[Stored data entries]

= = = = =

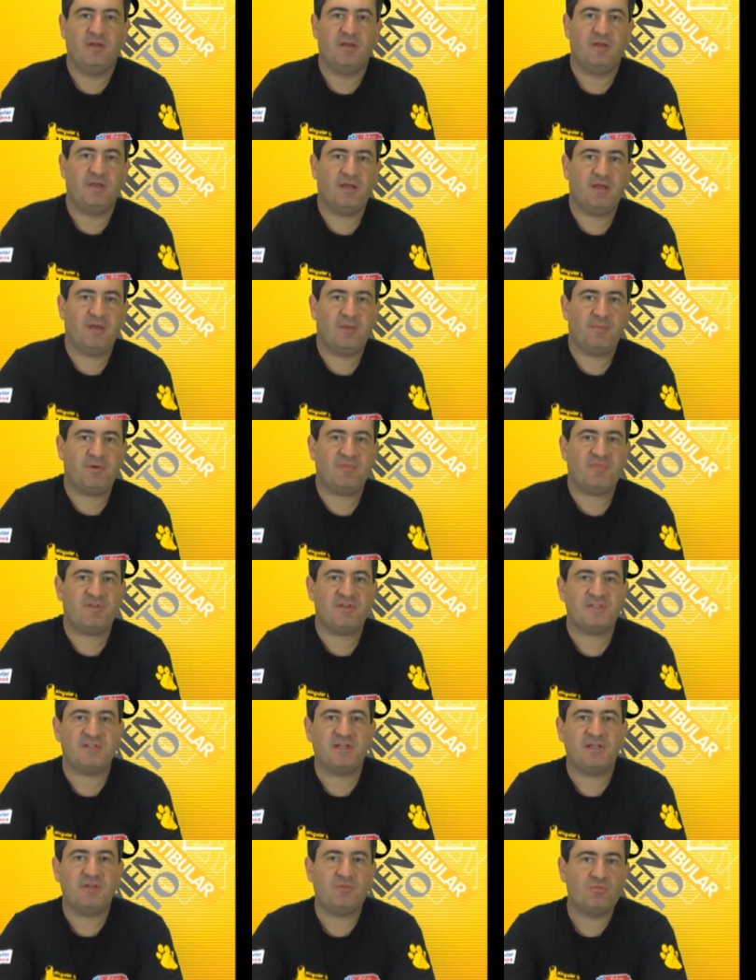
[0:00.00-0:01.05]
é, eh, para
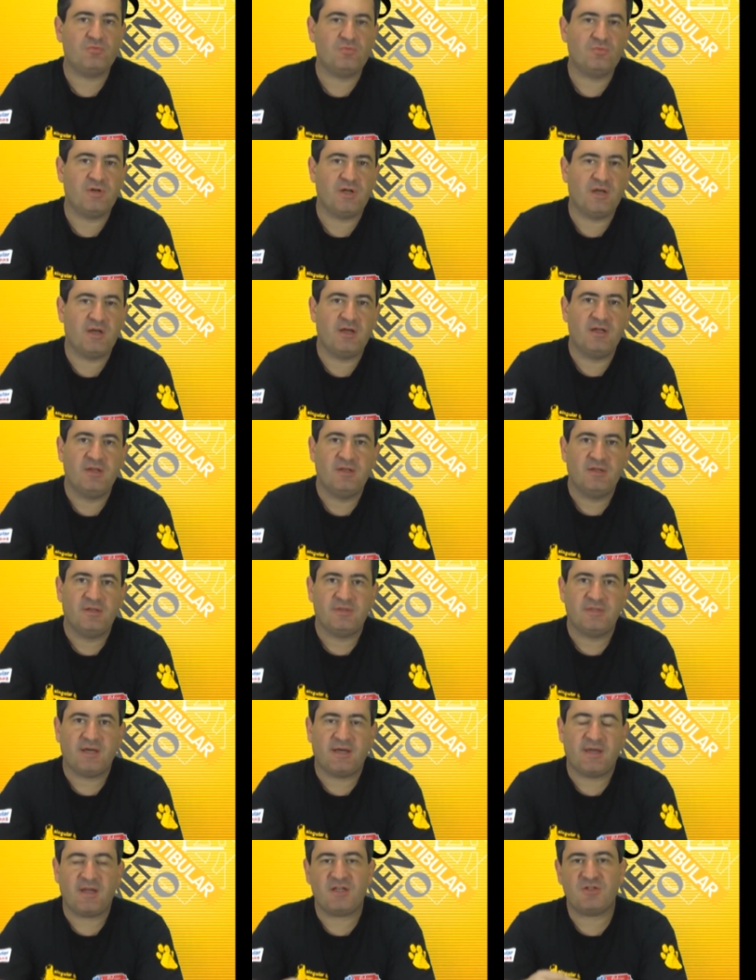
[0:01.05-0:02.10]
fazer leitura,
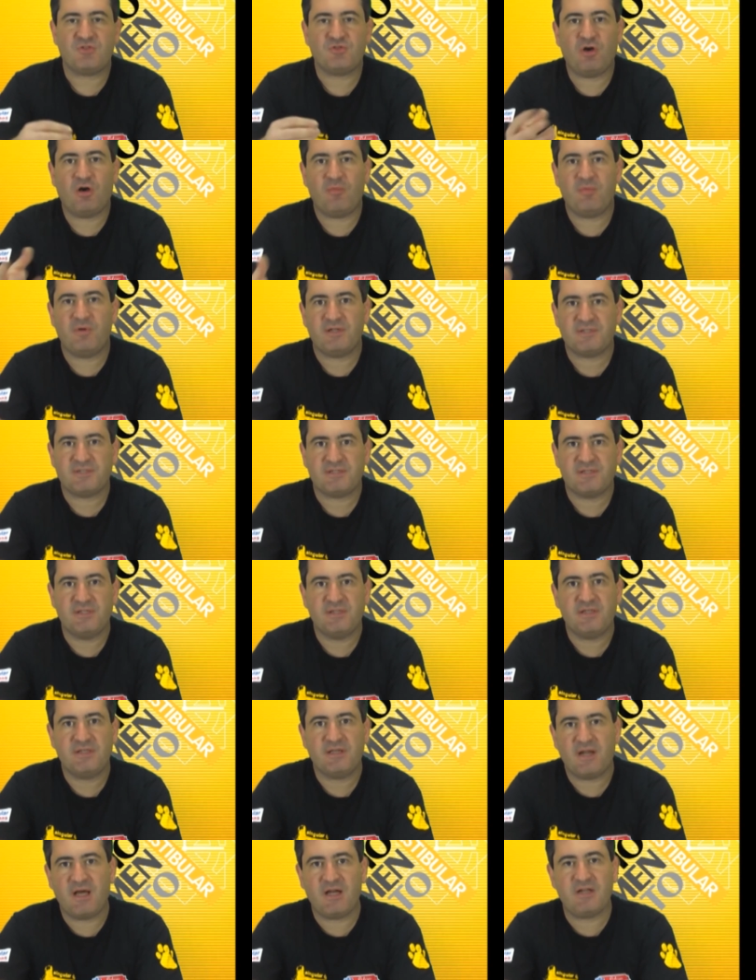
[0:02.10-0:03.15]
daquelas obras
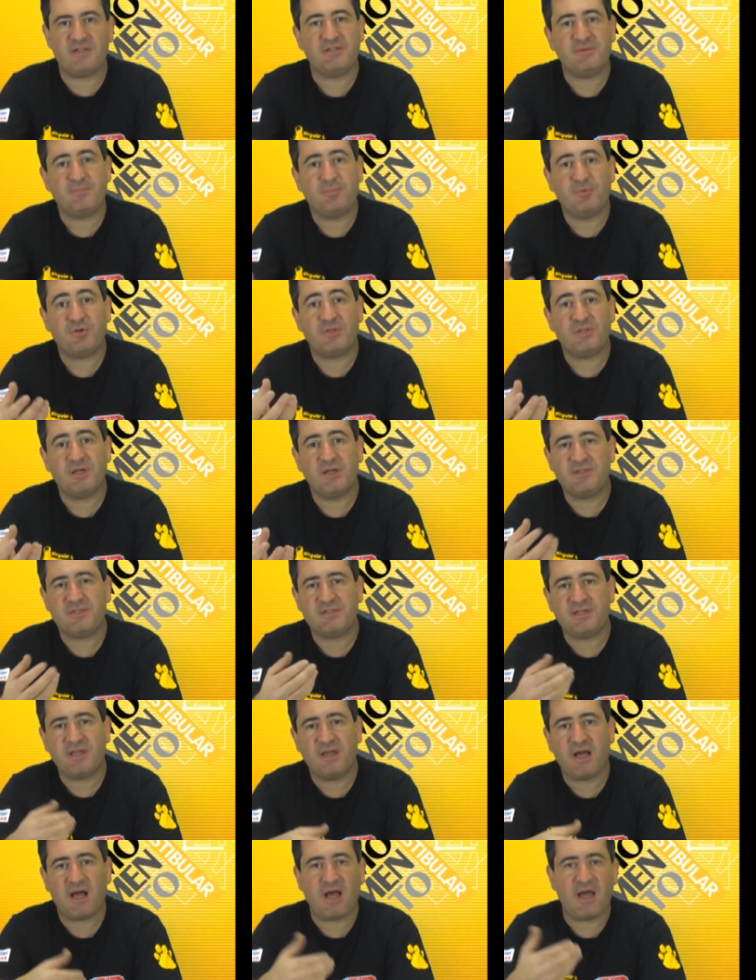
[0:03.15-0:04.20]
literárias importantes
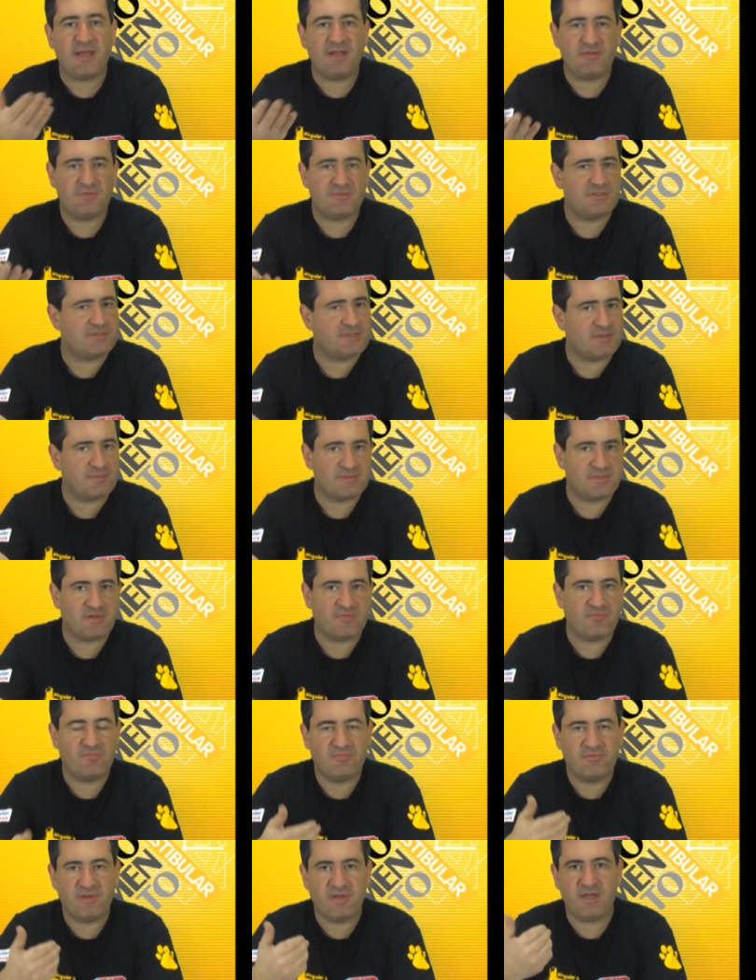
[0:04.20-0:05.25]
que caem nos exames da
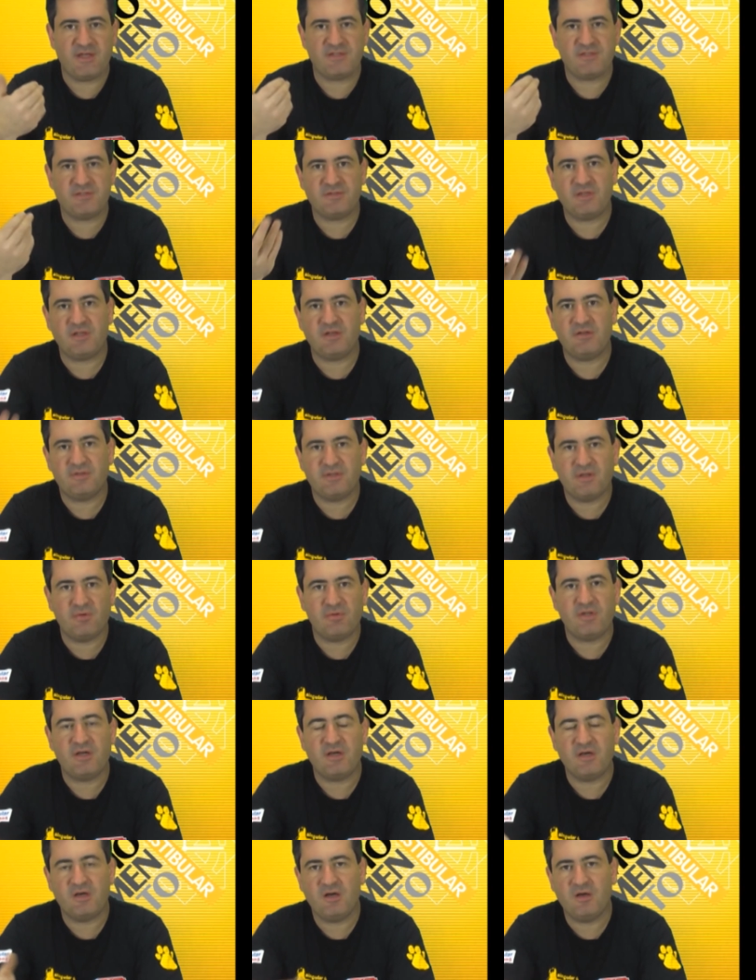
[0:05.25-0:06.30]
FUVEST, da, da
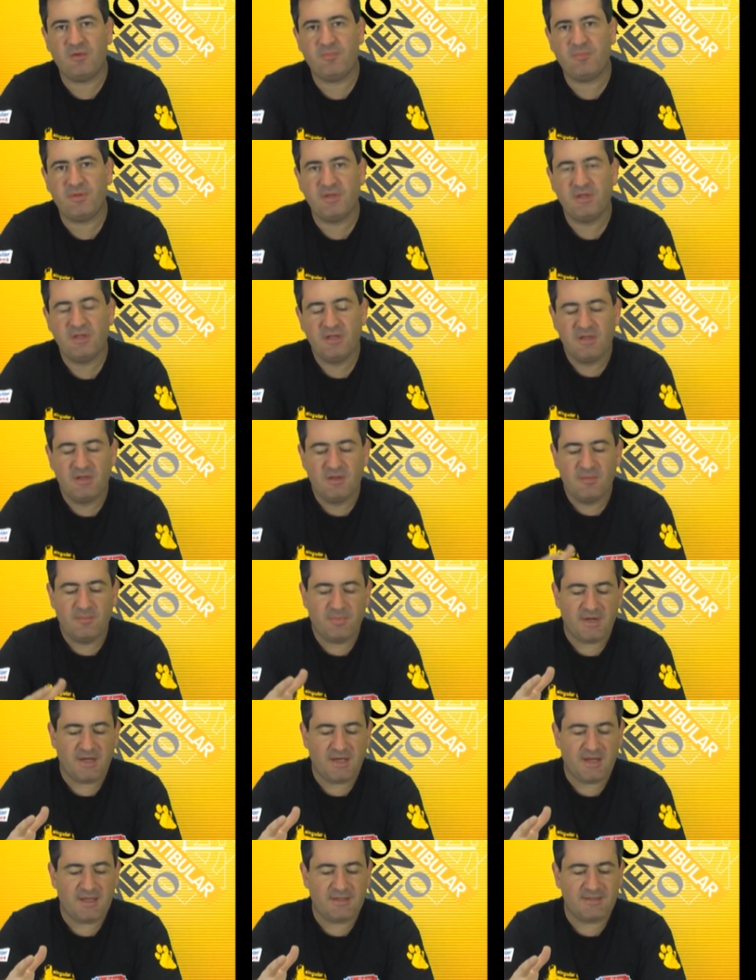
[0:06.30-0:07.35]
Unicamp,
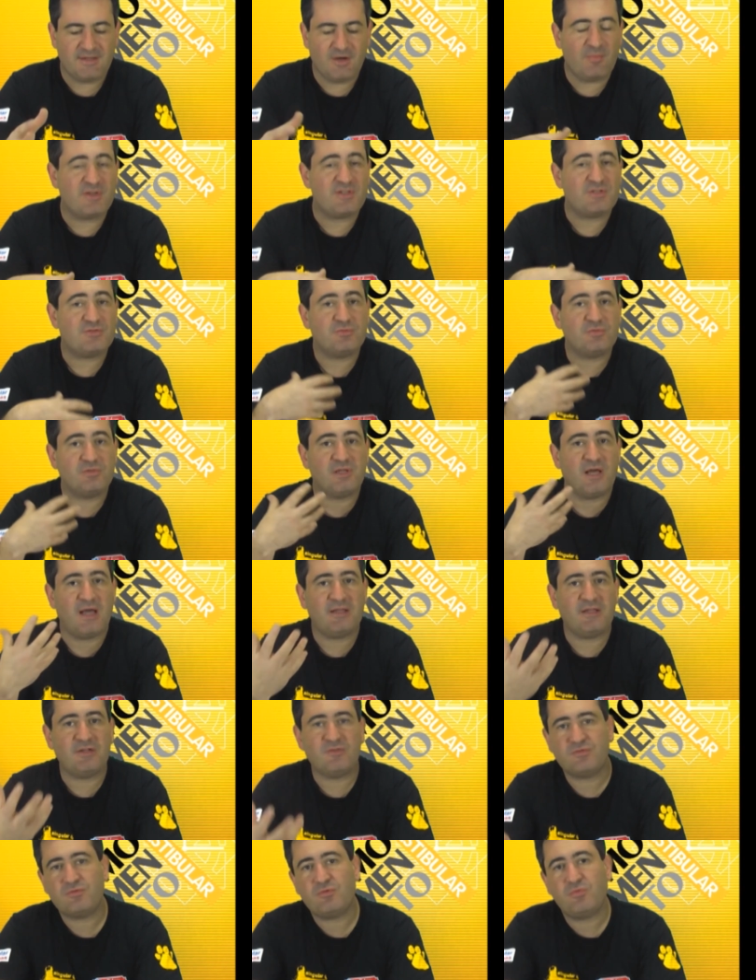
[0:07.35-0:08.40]
para dar uma
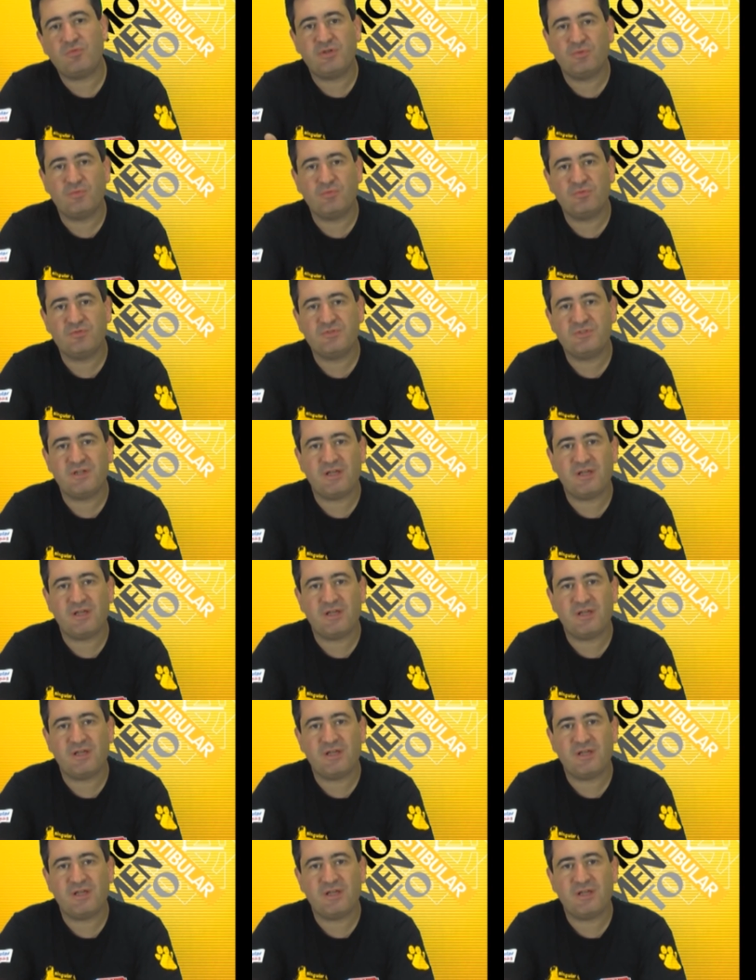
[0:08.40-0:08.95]
estudada nos conteúdos de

= = = = =

● PROBLEM DETAILS
Starting at the line that contains "[0:01.05-0:02.10]", reproduce each line exactly through the end of the entries above, leaving every picture out.

● ANSWER TO THE PROBLEM
[0:01.05-0:02.10]
fazer leitura,
[0:02.10-0:03.15]
daquelas obras
[0:03.15-0:04.20]
literárias importantes
[0:04.20-0:05.25]
que caem nos exames da
[0:05.25-0:06.30]
FUVEST, da, da
[0:06.30-0:07.35]
Unicamp,
[0:07.35-0:08.40]
para dar uma
[0:08.40-0:08.95]
estudada nos conteúdos de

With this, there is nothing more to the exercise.